Saved entries
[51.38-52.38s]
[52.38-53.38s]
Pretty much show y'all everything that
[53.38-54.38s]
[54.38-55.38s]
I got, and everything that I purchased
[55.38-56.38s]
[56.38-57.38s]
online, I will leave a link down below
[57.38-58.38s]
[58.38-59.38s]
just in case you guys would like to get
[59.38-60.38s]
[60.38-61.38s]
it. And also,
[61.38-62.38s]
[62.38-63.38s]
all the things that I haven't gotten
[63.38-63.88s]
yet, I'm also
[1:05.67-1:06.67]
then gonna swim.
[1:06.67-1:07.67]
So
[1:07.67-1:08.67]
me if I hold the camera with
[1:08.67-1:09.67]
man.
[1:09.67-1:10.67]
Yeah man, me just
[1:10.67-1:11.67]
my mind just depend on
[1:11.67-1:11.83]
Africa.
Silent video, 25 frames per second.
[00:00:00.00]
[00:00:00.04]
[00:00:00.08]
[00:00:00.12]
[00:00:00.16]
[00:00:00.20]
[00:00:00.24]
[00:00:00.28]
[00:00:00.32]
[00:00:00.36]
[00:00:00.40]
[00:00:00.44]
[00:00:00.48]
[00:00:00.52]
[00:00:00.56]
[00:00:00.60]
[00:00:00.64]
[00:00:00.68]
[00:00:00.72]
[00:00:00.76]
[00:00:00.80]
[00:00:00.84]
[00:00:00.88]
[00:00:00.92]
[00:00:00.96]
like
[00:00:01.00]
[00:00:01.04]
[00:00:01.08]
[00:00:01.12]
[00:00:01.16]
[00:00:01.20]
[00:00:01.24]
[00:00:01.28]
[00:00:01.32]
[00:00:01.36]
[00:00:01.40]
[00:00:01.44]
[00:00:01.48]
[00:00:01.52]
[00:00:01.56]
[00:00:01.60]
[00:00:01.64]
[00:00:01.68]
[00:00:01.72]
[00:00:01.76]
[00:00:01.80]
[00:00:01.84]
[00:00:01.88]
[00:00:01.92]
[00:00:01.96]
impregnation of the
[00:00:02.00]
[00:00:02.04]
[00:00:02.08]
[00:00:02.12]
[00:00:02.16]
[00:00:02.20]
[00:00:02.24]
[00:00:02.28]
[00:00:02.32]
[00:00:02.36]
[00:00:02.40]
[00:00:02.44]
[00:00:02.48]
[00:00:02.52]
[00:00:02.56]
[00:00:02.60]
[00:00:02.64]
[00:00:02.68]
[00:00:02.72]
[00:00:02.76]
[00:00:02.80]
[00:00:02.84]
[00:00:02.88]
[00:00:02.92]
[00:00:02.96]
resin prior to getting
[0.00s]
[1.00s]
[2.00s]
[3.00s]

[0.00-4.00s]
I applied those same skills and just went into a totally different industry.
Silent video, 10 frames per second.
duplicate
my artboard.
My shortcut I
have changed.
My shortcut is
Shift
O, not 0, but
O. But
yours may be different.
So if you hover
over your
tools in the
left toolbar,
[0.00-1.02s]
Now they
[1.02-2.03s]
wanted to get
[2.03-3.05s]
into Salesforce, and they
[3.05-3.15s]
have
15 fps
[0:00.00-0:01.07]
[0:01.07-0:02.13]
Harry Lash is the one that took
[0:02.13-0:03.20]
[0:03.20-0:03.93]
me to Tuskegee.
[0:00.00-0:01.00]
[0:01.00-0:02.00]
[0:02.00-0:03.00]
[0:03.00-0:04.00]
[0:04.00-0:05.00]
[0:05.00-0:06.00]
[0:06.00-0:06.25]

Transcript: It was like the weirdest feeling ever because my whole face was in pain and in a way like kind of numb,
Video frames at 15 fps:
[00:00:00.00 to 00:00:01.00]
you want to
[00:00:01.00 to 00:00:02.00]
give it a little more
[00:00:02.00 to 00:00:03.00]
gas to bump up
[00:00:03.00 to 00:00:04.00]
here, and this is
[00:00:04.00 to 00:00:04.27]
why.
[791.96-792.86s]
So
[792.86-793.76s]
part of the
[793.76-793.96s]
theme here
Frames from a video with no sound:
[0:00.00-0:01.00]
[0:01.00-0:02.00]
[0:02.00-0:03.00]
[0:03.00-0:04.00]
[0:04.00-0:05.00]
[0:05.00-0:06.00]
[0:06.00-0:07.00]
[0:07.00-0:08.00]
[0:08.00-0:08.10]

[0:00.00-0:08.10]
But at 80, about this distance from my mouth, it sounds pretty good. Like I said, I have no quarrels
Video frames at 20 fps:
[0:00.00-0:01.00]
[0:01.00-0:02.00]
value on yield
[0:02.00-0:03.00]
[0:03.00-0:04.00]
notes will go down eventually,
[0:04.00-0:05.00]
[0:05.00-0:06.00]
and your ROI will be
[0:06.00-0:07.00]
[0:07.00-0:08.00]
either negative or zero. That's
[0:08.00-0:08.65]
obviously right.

● What you will do: Transcribe every entry, keeping each line exactly as it reads.

● Result of this exercise:
[51.38-52.38s]
[52.38-53.38s]
Pretty much show y'all everything that
[53.38-54.38s]
[54.38-55.38s]
I got, and everything that I purchased
[55.38-56.38s]
[56.38-57.38s]
online, I will leave a link down below
[57.38-58.38s]
[58.38-59.38s]
just in case you guys would like to get
[59.38-60.38s]
[60.38-61.38s]
it. And also,
[61.38-62.38s]
[62.38-63.38s]
all the things that I haven't gotten
[63.38-63.88s]
yet, I'm also
[1:05.67-1:06.67]
then gonna swim.
[1:06.67-1:07.67]
So
[1:07.67-1:08.67]
me if I hold the camera with
[1:08.67-1:09.67]
man.
[1:09.67-1:10.67]
Yeah man, me just
[1:10.67-1:11.67]
my mind just depend on
[1:11.67-1:11.83]
Africa.
Silent video, 25 frames per second.
[00:00:00.00]
[00:00:00.04]
[00:00:00.08]
[00:00:00.12]
[00:00:00.16]
[00:00:00.20]
[00:00:00.24]
[00:00:00.28]
[00:00:00.32]
[00:00:00.36]
[00:00:00.40]
[00:00:00.44]
[00:00:00.48]
[00:00:00.52]
[00:00:00.56]
[00:00:00.60]
[00:00:00.64]
[00:00:00.68]
[00:00:00.72]
[00:00:00.76]
[00:00:00.80]
[00:00:00.84]
[00:00:00.88]
[00:00:00.92]
[00:00:00.96]
like
[00:00:01.00]
[00:00:01.04]
[00:00:01.08]
[00:00:01.12]
[00:00:01.16]
[00:00:01.20]
[00:00:01.24]
[00:00:01.28]
[00:00:01.32]
[00:00:01.36]
[00:00:01.40]
[00:00:01.44]
[00:00:01.48]
[00:00:01.52]
[00:00:01.56]
[00:00:01.60]
[00:00:01.64]
[00:00:01.68]
[00:00:01.72]
[00:00:01.76]
[00:00:01.80]
[00:00:01.84]
[00:00:01.88]
[00:00:01.92]
[00:00:01.96]
impregnation of the
[00:00:02.00]
[00:00:02.04]
[00:00:02.08]
[00:00:02.12]
[00:00:02.16]
[00:00:02.20]
[00:00:02.24]
[00:00:02.28]
[00:00:02.32]
[00:00:02.36]
[00:00:02.40]
[00:00:02.44]
[00:00:02.48]
[00:00:02.52]
[00:00:02.56]
[00:00:02.60]
[00:00:02.64]
[00:00:02.68]
[00:00:02.72]
[00:00:02.76]
[00:00:02.80]
[00:00:02.84]
[00:00:02.88]
[00:00:02.92]
[00:00:02.96]
resin prior to getting
[0.00s]
[1.00s]
[2.00s]
[3.00s]

[0.00-4.00s]
I applied those same skills and just went into a totally different industry.
Silent video, 10 frames per second.
duplicate
my artboard.
My shortcut I
have changed.
My shortcut is
Shift
O, not 0, but
O. But
yours may be different.
So if you hover
over your
tools in the
left toolbar,
[0.00-1.02s]
Now they
[1.02-2.03s]
wanted to get
[2.03-3.05s]
into Salesforce, and they
[3.05-3.15s]
have
15 fps
[0:00.00-0:01.07]
[0:01.07-0:02.13]
Harry Lash is the one that took
[0:02.13-0:03.20]
[0:03.20-0:03.93]
me to Tuskegee.
[0:00.00-0:01.00]
[0:01.00-0:02.00]
[0:02.00-0:03.00]
[0:03.00-0:04.00]
[0:04.00-0:05.00]
[0:05.00-0:06.00]
[0:06.00-0:06.25]

Transcript: It was like the weirdest feeling ever because my whole face was in pain and in a way like kind of numb,
Video frames at 15 fps:
[00:00:00.00 to 00:00:01.00]
you want to
[00:00:01.00 to 00:00:02.00]
give it a little more
[00:00:02.00 to 00:00:03.00]
gas to bump up
[00:00:03.00 to 00:00:04.00]
here, and this is
[00:00:04.00 to 00:00:04.27]
why.
[791.96-792.86s]
So
[792.86-793.76s]
part of the
[793.76-793.96s]
theme here
Frames from a video with no sound:
[0:00.00-0:01.00]
[0:01.00-0:02.00]
[0:02.00-0:03.00]
[0:03.00-0:04.00]
[0:04.00-0:05.00]
[0:05.00-0:06.00]
[0:06.00-0:07.00]
[0:07.00-0:08.00]
[0:08.00-0:08.10]

[0:00.00-0:08.10]
But at 80, about this distance from my mouth, it sounds pretty good. Like I said, I have no quarrels
Video frames at 20 fps:
[0:00.00-0:01.00]
[0:01.00-0:02.00]
value on yield
[0:02.00-0:03.00]
[0:03.00-0:04.00]
notes will go down eventually,
[0:04.00-0:05.00]
[0:05.00-0:06.00]
and your ROI will be
[0:06.00-0:07.00]
[0:07.00-0:08.00]
either negative or zero. That's
[0:08.00-0:08.65]
obviously right.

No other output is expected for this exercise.